A campaign could wake up every morning and check that file to know how many registered Republican, Democratic, and unaffiliated voters had requested and returned a mail-in ballot.
“From a mechanics point of view, this is a gold mine of information for candidates and their campaign,” Michael Bitzer, who follows North Carolina politics at Catawba College, told me.
With that in mind, here is what we know so far about the alleged ballot tampering scheme in the North Carolina Ninth Congressional District:
- Two counties in the district, Bladen and Robeson, had an unusually high number of absentee ballots that were requested but not returned for the 2018 election.
- Several voters in those counties said in sworn affidavits that an unidentified woman came to their house and collected their absentee ballots. One voter said the woman promised to finish filling out the incomplete ballot for them. Another voter said the ballot was not signed or sealed when the woman took it.
- In an interview with WSOC, the voter who said she’d selected her choices for only two offices on the ballot before handing it away identified Lisa Britt as the woman who collected her mail-in ballot.
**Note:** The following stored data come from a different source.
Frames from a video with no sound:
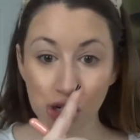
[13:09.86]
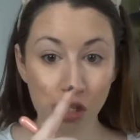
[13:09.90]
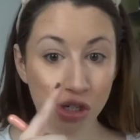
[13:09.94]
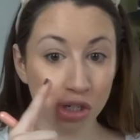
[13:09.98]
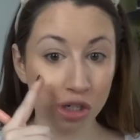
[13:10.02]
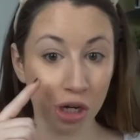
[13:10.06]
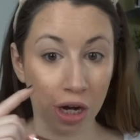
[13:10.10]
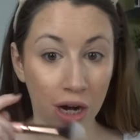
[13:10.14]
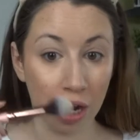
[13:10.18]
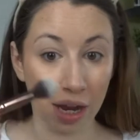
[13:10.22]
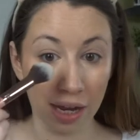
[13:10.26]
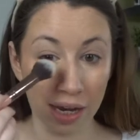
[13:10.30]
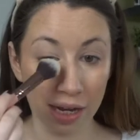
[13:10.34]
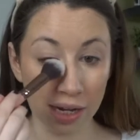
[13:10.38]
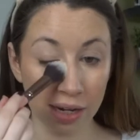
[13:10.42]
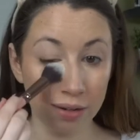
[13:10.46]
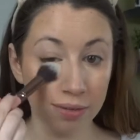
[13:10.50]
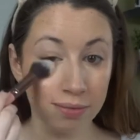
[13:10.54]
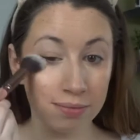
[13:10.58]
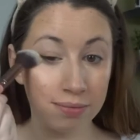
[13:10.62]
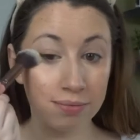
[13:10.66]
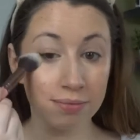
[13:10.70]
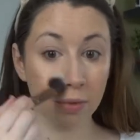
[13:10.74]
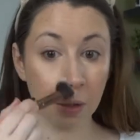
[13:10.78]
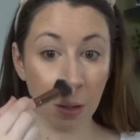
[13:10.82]

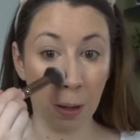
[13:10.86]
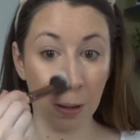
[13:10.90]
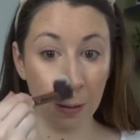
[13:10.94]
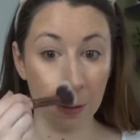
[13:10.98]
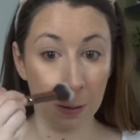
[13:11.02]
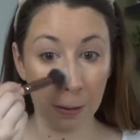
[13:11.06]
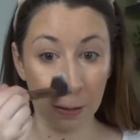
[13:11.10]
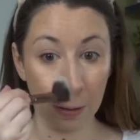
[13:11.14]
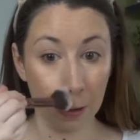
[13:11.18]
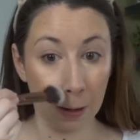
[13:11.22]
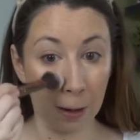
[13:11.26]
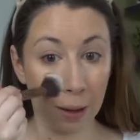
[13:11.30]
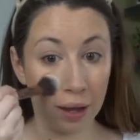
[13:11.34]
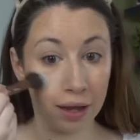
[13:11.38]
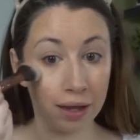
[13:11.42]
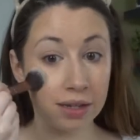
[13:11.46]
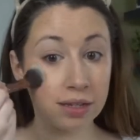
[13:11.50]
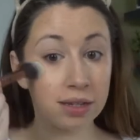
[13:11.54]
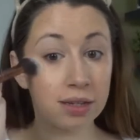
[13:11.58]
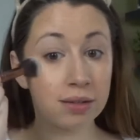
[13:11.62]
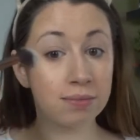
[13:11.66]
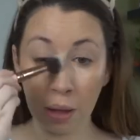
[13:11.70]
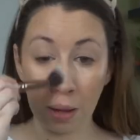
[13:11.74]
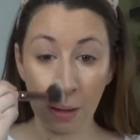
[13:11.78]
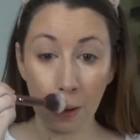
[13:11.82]
shine under the
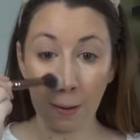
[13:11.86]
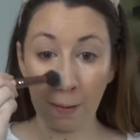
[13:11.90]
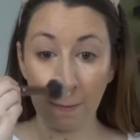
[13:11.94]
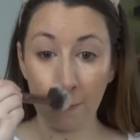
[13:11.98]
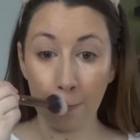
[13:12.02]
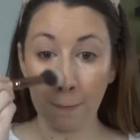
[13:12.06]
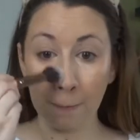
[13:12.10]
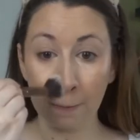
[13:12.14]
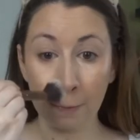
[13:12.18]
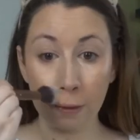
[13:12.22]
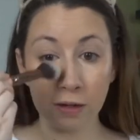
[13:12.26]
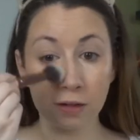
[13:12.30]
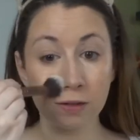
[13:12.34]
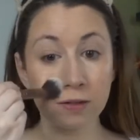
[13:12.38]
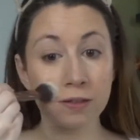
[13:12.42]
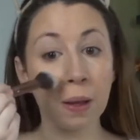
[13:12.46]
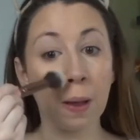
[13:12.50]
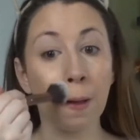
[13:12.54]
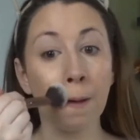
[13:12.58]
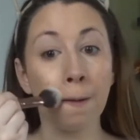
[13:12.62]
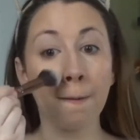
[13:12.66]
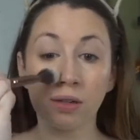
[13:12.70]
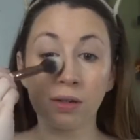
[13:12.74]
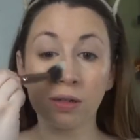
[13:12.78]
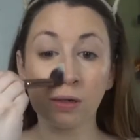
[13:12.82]
eyes. I'm just gonna
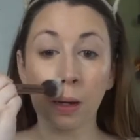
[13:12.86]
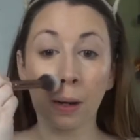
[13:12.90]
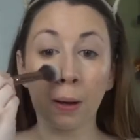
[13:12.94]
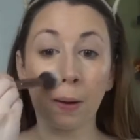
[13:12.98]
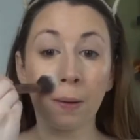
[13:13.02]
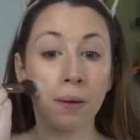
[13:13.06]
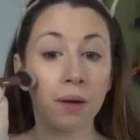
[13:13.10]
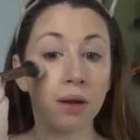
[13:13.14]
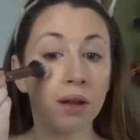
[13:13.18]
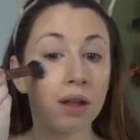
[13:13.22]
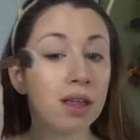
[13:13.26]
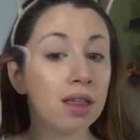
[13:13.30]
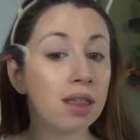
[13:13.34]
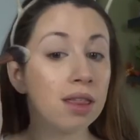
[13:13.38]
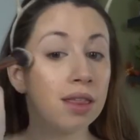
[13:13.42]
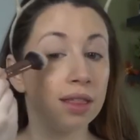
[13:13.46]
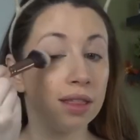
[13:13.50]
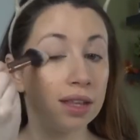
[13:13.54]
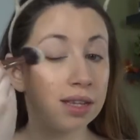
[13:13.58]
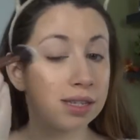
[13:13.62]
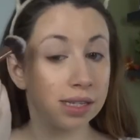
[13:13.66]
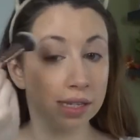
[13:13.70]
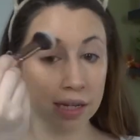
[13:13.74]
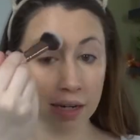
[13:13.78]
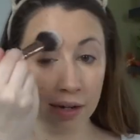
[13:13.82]
set down in
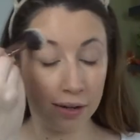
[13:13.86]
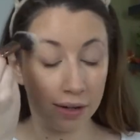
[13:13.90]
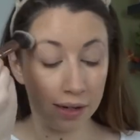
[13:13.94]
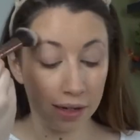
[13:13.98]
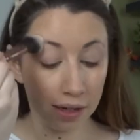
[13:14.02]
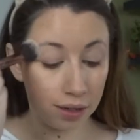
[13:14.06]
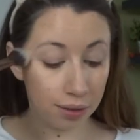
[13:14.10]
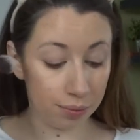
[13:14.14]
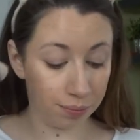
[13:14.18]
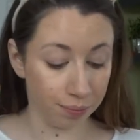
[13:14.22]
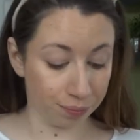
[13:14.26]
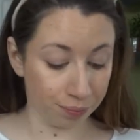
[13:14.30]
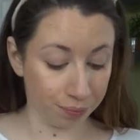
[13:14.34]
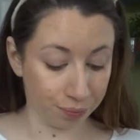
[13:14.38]
this area.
- Britt is the stepdaughter of Leslie McCrae Dowless Jr., a political contractor in the area, BuzzFeed News reported.
- Dowless was paid by the Harris campaign and was doing absentee work specifically, according to the Charlotte Observer and other affidavits sent to the state elections board. He was previously caught up in allegations regarding absentee ballots in 2016. The Harris campaign still owes $34,000 for absentee ballot work it hired outside contractors for, the New York Times reported.
- Britt and another woman related to Dowless, Jessica Dowless, told BuzzFeed News they were working for Dowless at an office during the campaign. They described counting the number of Democrats and Republicans who had voted. Absentee ballots were collected and brought to the offices. Dowless was paying his workers cash, even buying one person a car, and some of the staff were using drugs while on the job, per BuzzFeed News’s reporting.
- Britt and Jessica Dowless were two people who witnessed an unusually high number of absentee ballots that were submitted in Bladen County, according to Judd Legum at Popular Information. Jessica said she was asked to witness ballots that had been brought back to Dowless’s offices.
That is a lot of smoke, and you can see the contours of the scheme: People working to support the Republican campaign were collecting absentee ballots en masse and serving as witnesses for them.
But we don’t know a few critical pieces of information:
- What actually happened to the ballots that were requested but not returned in Bladen and Robeson Counties?
- How much did the Harris campaign know about Dowless’s activities?
- Was the unusual activity limited to Bladen and Robeson Counties, or are absentee ballots from other counties also in doubt?
Without the answers to those questions, it’s hard to say definitively what the precise scheme was. There are legitimate concerns those ballots were mishandled, given the testimony of ballots that were collected unfinished or unsealed. We can say that much for sure.
But the list of outstanding questions is long. Another one: Were specific voters targeted? Jessica Dowless indicated to BuzzFeed News that ballots for Democratic or black (or both) voters were a focus, but then later seemed to walk that back.
Bitzer ran the numbers and found something odd about the absentee ballots in Bladen County: Harris would have needed to win every single unaffiliated voter and a good number of Democrats in order to rack up the margins he saw on absentee ballots there.